## TASK INSTRUCTIONS
Write out exactly, and only, the lines below from the line with "[0:03.00-0:04.00]" through the line with "Lip reading: photographers"; pictures do not belong in the copy.

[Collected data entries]
▽

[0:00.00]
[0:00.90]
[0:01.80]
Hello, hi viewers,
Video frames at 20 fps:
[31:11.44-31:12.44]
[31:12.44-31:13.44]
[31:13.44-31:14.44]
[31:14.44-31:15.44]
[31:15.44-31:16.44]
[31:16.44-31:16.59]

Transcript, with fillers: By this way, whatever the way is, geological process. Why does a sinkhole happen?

△
▽

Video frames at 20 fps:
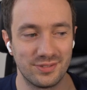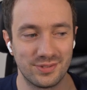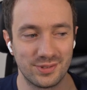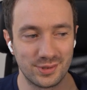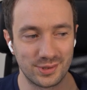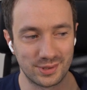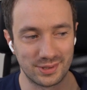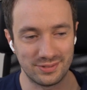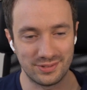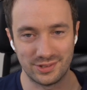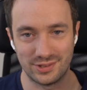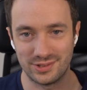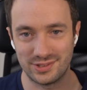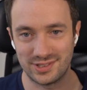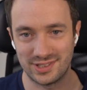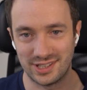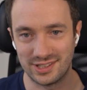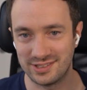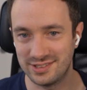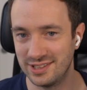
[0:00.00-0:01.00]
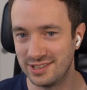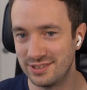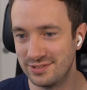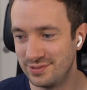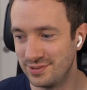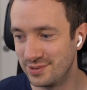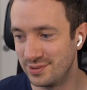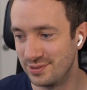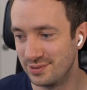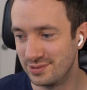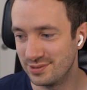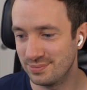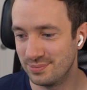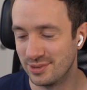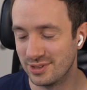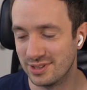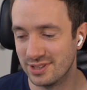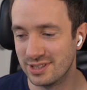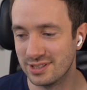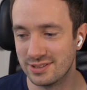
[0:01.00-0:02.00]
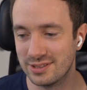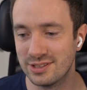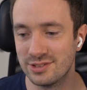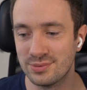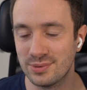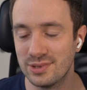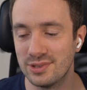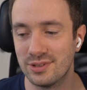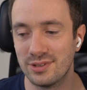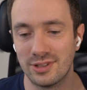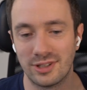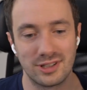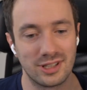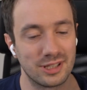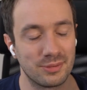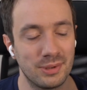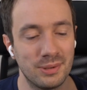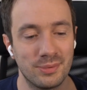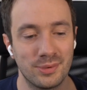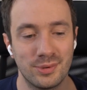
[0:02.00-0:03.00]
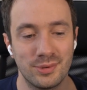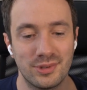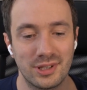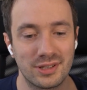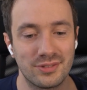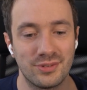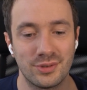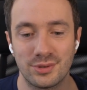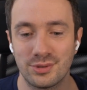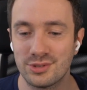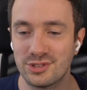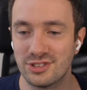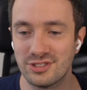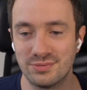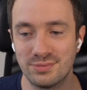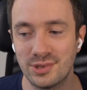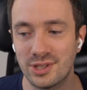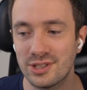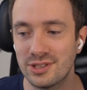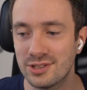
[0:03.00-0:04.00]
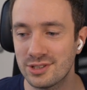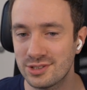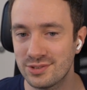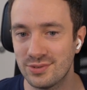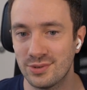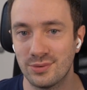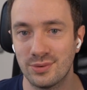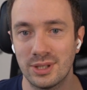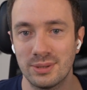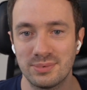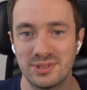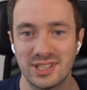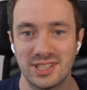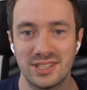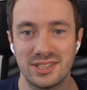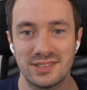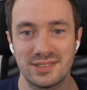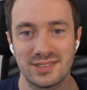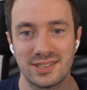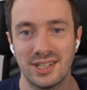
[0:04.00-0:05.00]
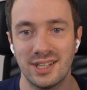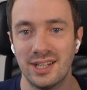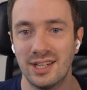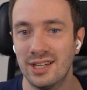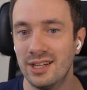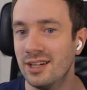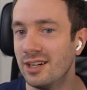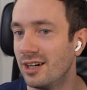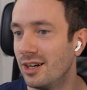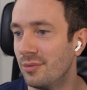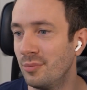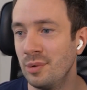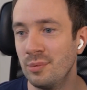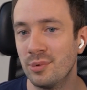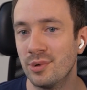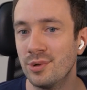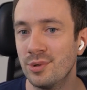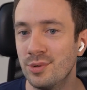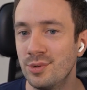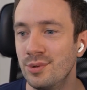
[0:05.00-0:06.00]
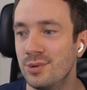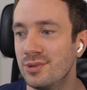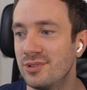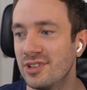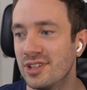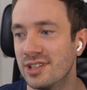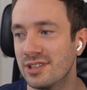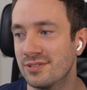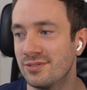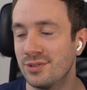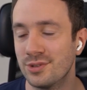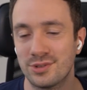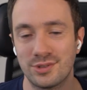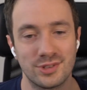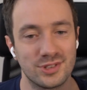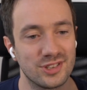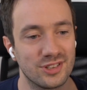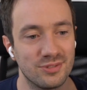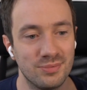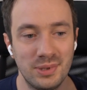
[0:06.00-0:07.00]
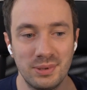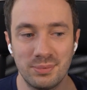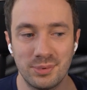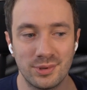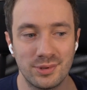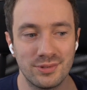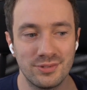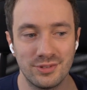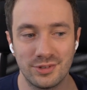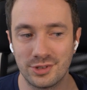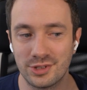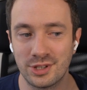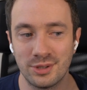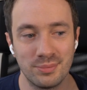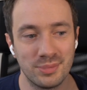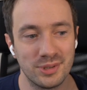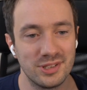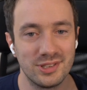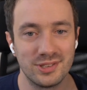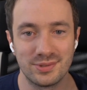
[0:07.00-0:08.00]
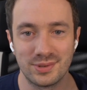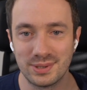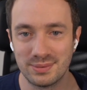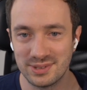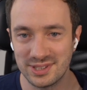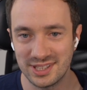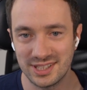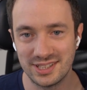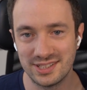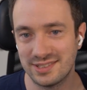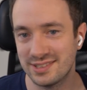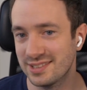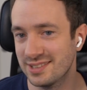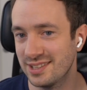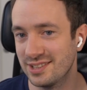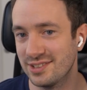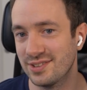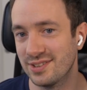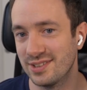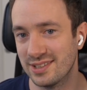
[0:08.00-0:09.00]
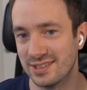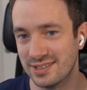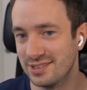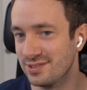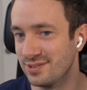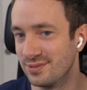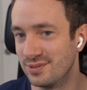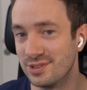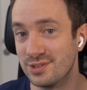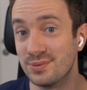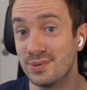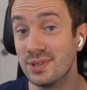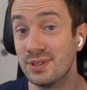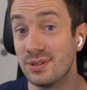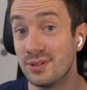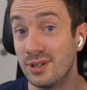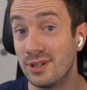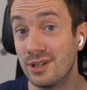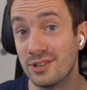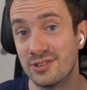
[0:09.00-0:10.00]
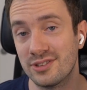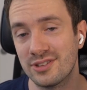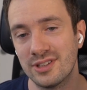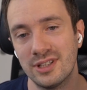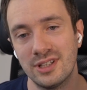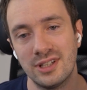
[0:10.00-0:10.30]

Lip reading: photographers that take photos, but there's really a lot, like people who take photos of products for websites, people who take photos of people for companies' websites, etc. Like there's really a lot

△

## OUTPUT OF THE EXERCISE
[0:03.00-0:04.00]
[0:04.00-0:05.00]
[0:05.00-0:06.00]
[0:06.00-0:07.00]
[0:07.00-0:08.00]
[0:08.00-0:09.00]
[0:09.00-0:10.00]
[0:10.00-0:10.30]

Lip reading: photographers that take photos, but there's really a lot, like people who take photos of products for websites, people who take photos of people for companies' websites, etc. Like there's really a lot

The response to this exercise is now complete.